## [Given information]
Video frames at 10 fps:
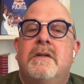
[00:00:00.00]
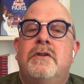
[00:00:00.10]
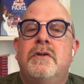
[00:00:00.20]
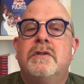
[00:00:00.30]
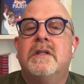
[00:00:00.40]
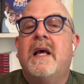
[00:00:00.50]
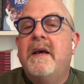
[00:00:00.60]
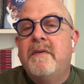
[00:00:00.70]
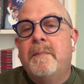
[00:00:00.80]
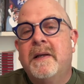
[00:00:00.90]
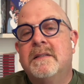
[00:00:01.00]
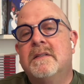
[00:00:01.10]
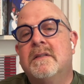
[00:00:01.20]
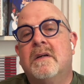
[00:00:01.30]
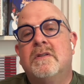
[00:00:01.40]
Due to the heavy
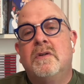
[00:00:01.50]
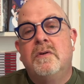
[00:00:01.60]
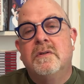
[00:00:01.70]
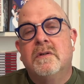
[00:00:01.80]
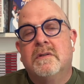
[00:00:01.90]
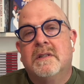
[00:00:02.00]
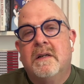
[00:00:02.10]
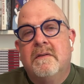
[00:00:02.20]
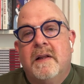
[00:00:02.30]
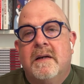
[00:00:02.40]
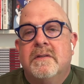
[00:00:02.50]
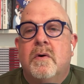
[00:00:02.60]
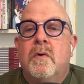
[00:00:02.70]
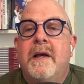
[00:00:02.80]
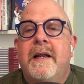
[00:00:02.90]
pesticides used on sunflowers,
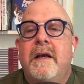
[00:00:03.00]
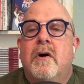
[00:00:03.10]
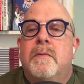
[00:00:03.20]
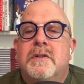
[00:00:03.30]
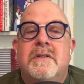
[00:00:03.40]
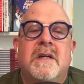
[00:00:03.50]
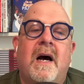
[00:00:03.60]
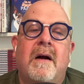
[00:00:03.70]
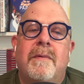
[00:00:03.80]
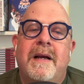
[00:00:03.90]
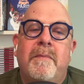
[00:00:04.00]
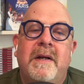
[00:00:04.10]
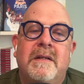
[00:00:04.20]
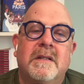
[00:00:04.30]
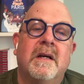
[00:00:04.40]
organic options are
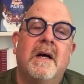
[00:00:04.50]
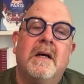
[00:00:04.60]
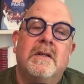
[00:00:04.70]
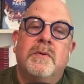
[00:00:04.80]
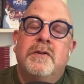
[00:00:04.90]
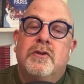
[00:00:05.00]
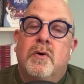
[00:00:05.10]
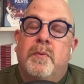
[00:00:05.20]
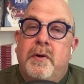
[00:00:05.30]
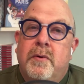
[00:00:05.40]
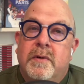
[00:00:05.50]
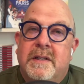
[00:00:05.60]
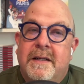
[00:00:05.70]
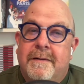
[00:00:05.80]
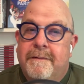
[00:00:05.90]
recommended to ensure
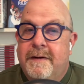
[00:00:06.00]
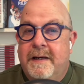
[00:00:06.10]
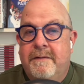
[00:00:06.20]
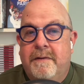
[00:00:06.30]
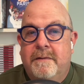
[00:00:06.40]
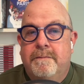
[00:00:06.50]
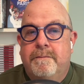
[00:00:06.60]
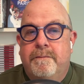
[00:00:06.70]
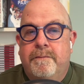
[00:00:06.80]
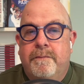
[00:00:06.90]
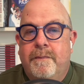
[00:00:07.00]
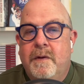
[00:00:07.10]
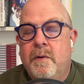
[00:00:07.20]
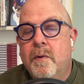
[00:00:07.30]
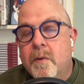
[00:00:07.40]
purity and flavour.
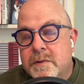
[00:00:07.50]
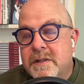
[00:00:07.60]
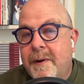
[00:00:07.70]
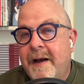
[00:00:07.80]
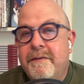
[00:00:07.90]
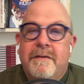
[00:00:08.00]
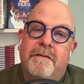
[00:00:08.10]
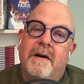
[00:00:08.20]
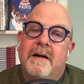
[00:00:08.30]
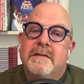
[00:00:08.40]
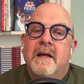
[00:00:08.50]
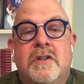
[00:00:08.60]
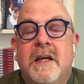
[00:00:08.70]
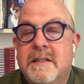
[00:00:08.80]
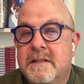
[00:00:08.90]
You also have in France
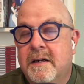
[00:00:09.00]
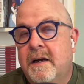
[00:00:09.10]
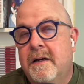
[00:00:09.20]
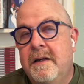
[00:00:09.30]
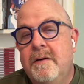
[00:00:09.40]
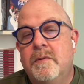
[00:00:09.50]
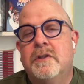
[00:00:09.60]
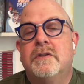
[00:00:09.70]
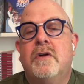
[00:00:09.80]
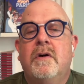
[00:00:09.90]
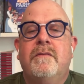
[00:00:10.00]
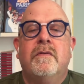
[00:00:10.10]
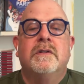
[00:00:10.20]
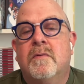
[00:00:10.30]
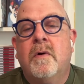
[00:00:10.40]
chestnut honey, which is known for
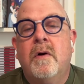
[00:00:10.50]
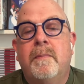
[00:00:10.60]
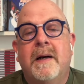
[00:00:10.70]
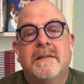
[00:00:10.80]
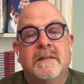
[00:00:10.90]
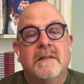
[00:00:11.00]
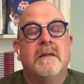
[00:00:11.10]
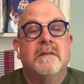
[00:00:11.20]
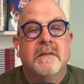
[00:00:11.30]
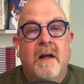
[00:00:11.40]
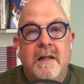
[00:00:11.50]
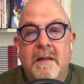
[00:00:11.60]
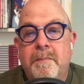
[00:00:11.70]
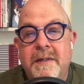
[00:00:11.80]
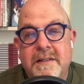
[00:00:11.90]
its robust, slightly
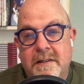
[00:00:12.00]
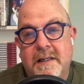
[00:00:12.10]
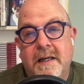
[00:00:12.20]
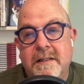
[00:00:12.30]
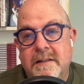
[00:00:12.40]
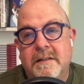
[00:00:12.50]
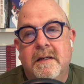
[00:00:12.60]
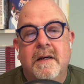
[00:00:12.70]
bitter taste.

--

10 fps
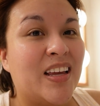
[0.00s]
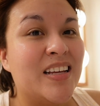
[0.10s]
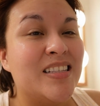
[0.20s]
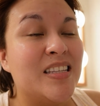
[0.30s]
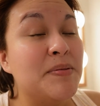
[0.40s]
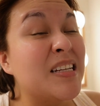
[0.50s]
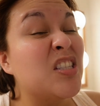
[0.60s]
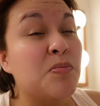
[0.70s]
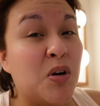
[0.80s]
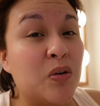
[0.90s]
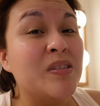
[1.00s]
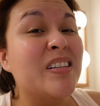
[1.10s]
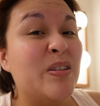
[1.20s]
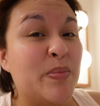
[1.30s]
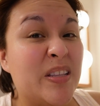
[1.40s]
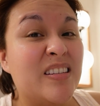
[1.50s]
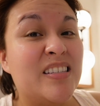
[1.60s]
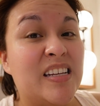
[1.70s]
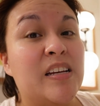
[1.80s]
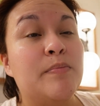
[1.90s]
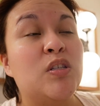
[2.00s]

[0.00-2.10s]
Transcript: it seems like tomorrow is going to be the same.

## [About this task]
Nothing but the lines above from the one that has "Video frames at" down to the one that has "[00:00:03.50]" belongs in the answer, copied exactly, without pictures.

## [Solution for this exercise]
Video frames at 10 fps:
[00:00:00.00]
[00:00:00.10]
[00:00:00.20]
[00:00:00.30]
[00:00:00.40]
[00:00:00.50]
[00:00:00.60]
[00:00:00.70]
[00:00:00.80]
[00:00:00.90]
[00:00:01.00]
[00:00:01.10]
[00:00:01.20]
[00:00:01.30]
[00:00:01.40]
Due to the heavy
[00:00:01.50]
[00:00:01.60]
[00:00:01.70]
[00:00:01.80]
[00:00:01.90]
[00:00:02.00]
[00:00:02.10]
[00:00:02.20]
[00:00:02.30]
[00:00:02.40]
[00:00:02.50]
[00:00:02.60]
[00:00:02.70]
[00:00:02.80]
[00:00:02.90]
pesticides used on sunflowers,
[00:00:03.00]
[00:00:03.10]
[00:00:03.20]
[00:00:03.30]
[00:00:03.40]
[00:00:03.50]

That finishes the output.